EXERCISE REQUIREMENTS: Your answer should be the records, copied exactly, with the pictures removed.
+ + + +
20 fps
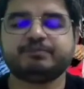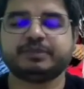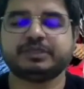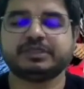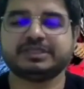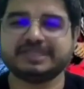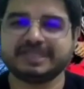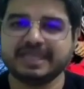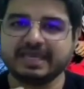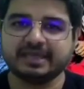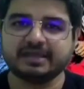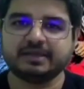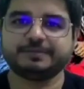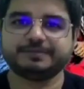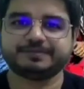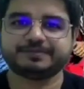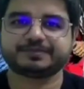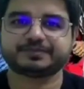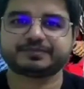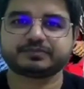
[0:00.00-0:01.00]
But
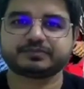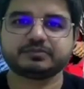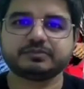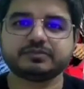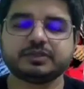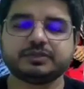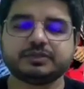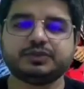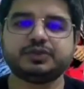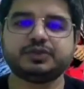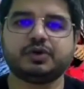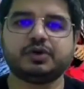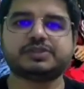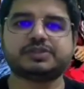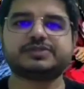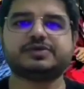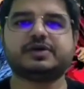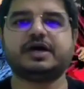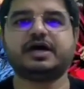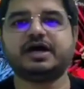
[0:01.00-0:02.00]
then you
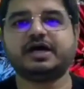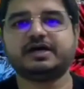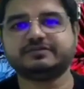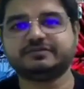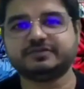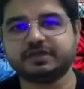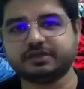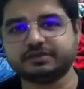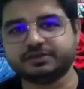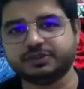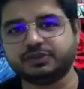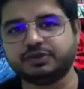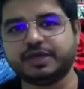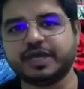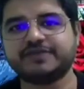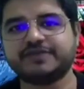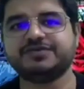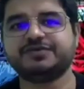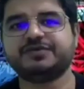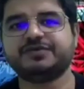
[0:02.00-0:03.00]
also have, uh, you know,
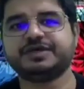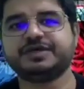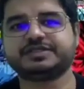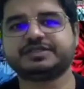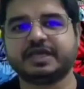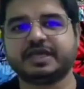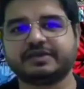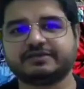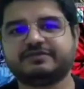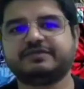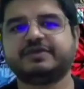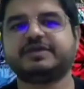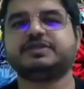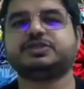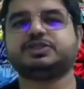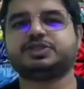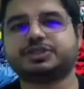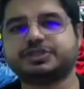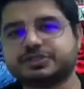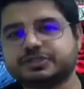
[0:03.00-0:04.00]
heavyweights like
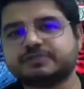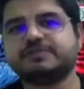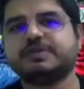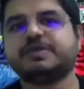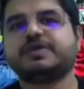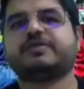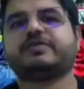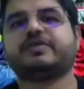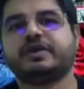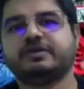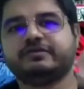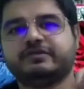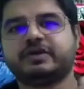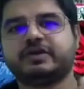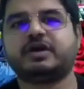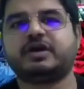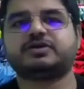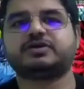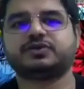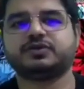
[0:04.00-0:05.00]
Finch and Smith and
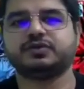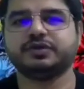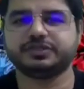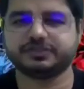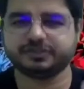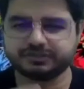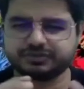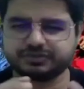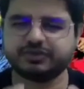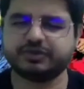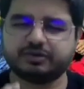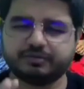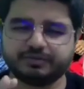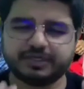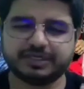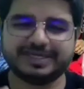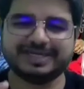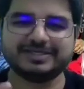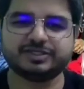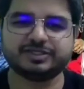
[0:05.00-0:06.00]
Virat Kohli. So it's going to be
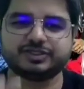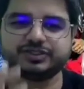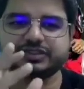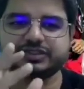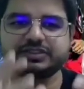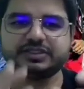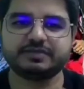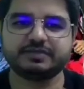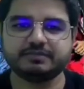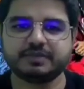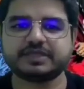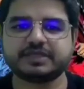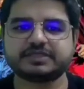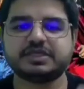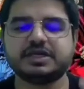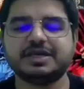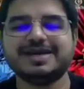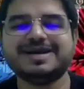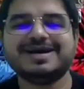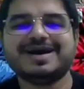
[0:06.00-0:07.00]
an interesting
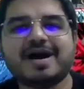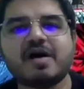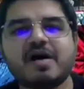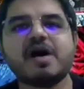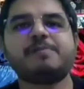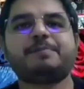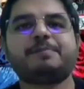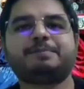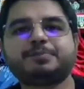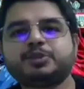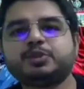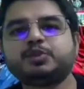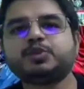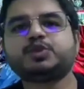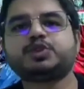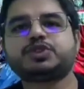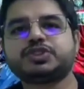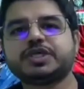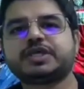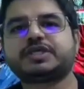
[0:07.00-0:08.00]
mix. Up to
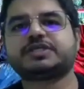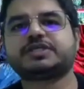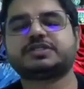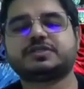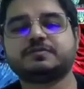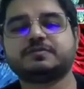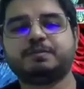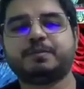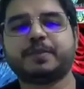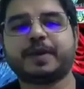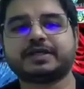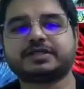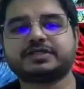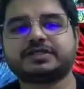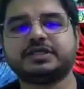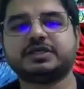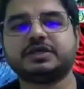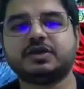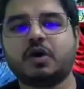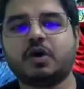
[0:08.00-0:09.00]
six
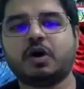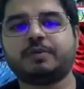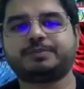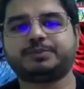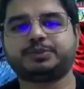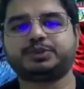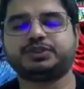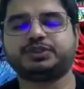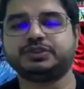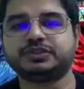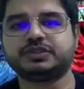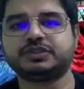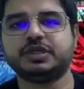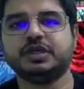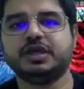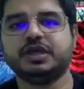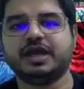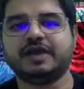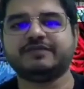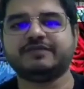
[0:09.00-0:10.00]
batting options.
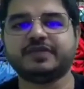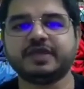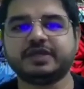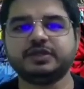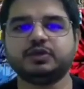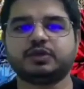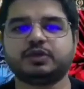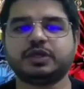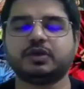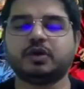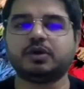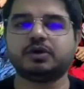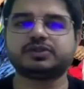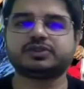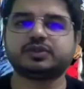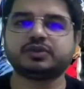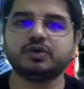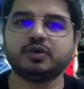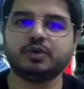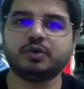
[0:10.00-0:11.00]
And then you can
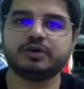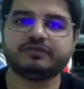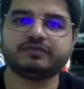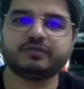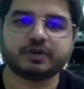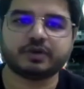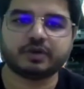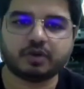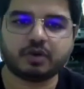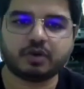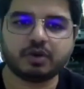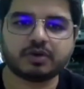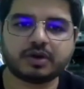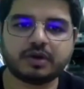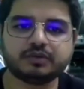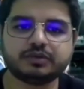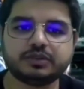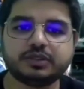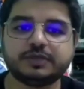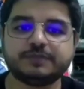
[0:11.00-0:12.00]
also go in for an
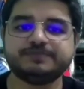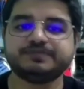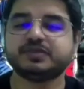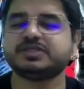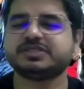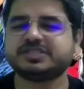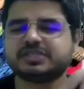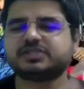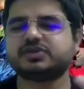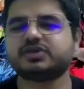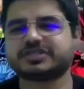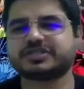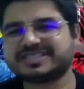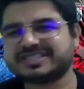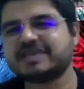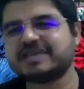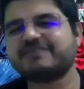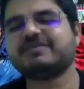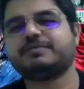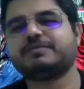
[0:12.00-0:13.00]
all-rounder. Six or
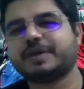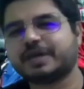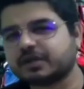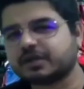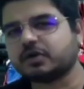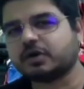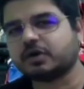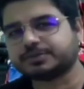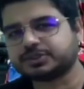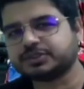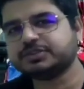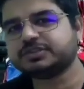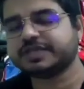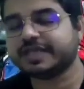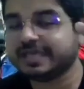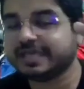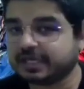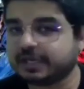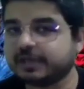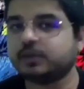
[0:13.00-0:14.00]
seven batting options,
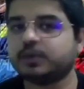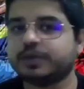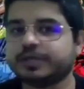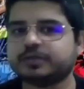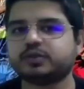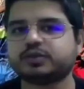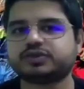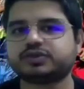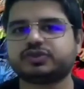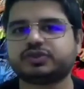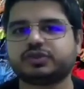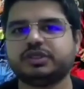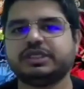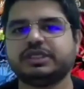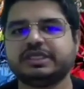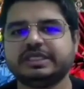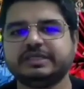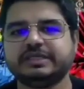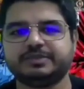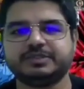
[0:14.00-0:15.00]
including those three
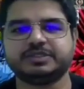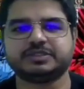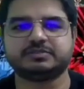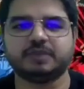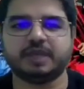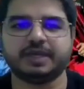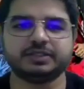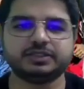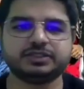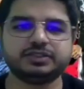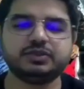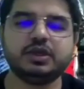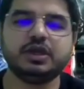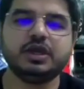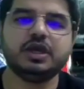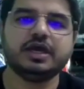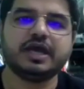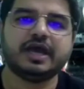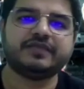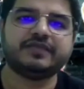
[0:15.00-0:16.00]
keepers, mind you.
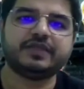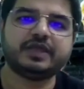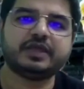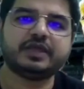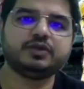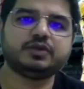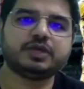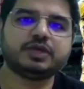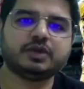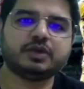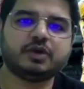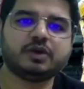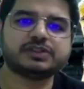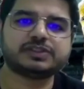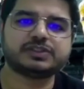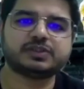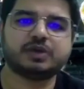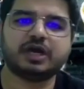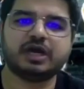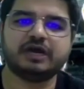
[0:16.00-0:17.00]
And then you can
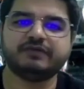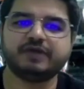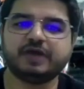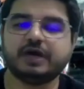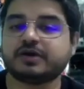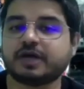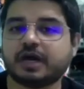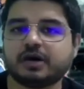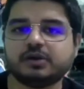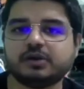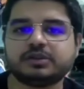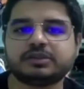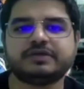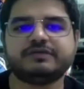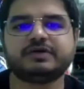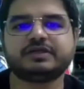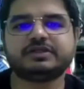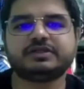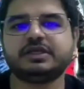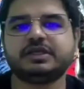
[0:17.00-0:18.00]
also have Rahul
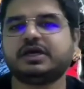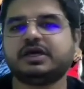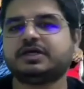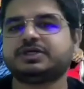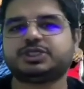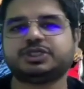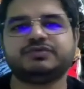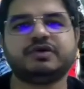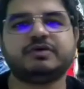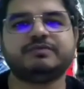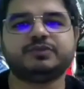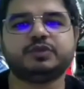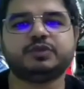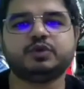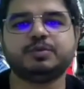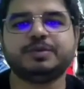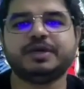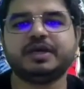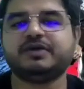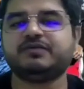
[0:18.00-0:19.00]
Tewatiya, Shivam
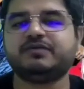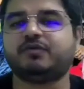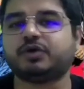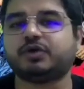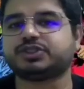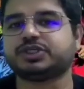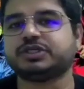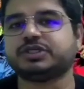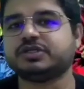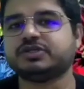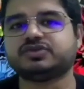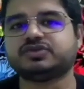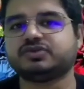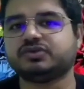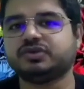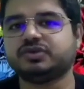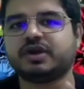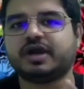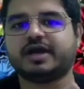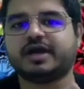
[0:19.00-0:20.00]
Dubey, Washington
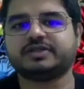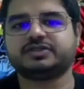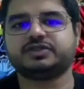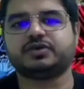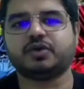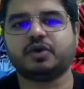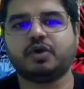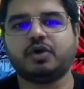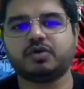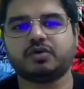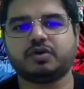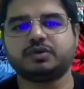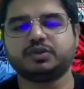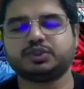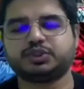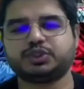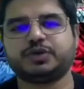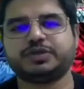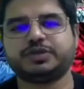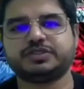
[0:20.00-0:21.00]
Sundar as your all-round
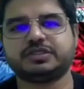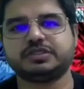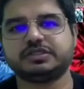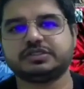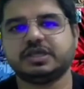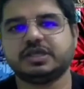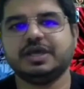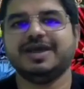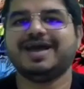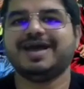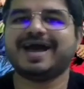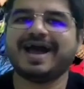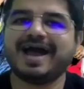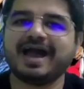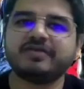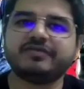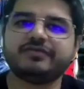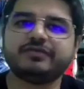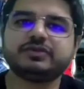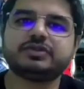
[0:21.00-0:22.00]
choices.
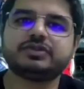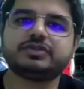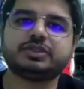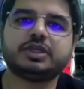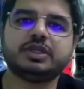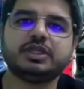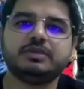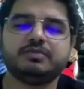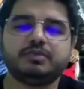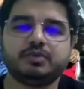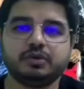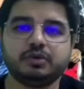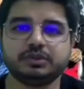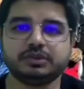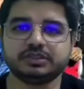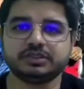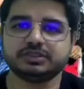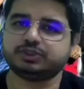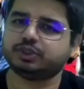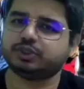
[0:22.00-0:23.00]
And for the three
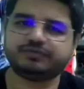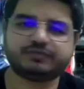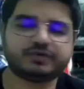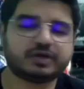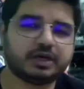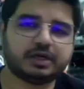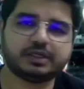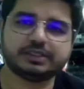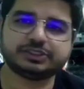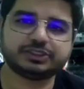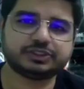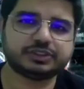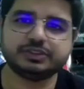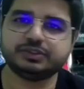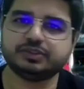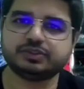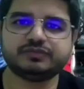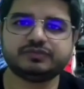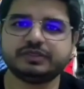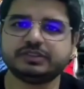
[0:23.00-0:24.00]
bowlers, Jofra Archer
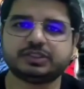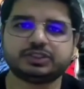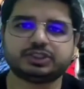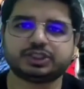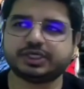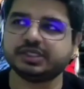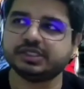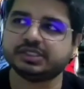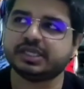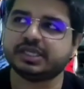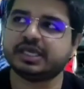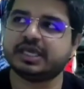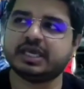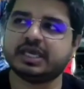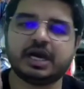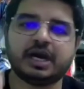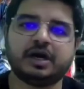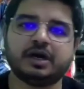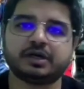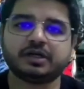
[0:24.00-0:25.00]
and Yuzvendra Chahal,
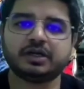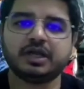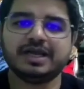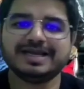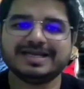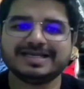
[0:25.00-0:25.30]
they are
+ + + +
ANSWER AREA:
20 fps
[0:00.00-0:01.00]
But
[0:01.00-0:02.00]
then you
[0:02.00-0:03.00]
also have, uh, you know,
[0:03.00-0:04.00]
heavyweights like
[0:04.00-0:05.00]
Finch and Smith and
[0:05.00-0:06.00]
Virat Kohli. So it's going to be
[0:06.00-0:07.00]
an interesting
[0:07.00-0:08.00]
mix. Up to
[0:08.00-0:09.00]
six
[0:09.00-0:10.00]
batting options.
[0:10.00-0:11.00]
And then you can
[0:11.00-0:12.00]
also go in for an
[0:12.00-0:13.00]
all-rounder. Six or
[0:13.00-0:14.00]
seven batting options,
[0:14.00-0:15.00]
including those three
[0:15.00-0:16.00]
keepers, mind you.
[0:16.00-0:17.00]
And then you can
[0:17.00-0:18.00]
also have Rahul
[0:18.00-0:19.00]
Tewatiya, Shivam
[0:19.00-0:20.00]
Dubey, Washington
[0:20.00-0:21.00]
Sundar as your all-round
[0:21.00-0:22.00]
choices.
[0:22.00-0:23.00]
And for the three
[0:23.00-0:24.00]
bowlers, Jofra Archer
[0:24.00-0:25.00]
and Yuzvendra Chahal,
[0:25.00-0:25.30]
they are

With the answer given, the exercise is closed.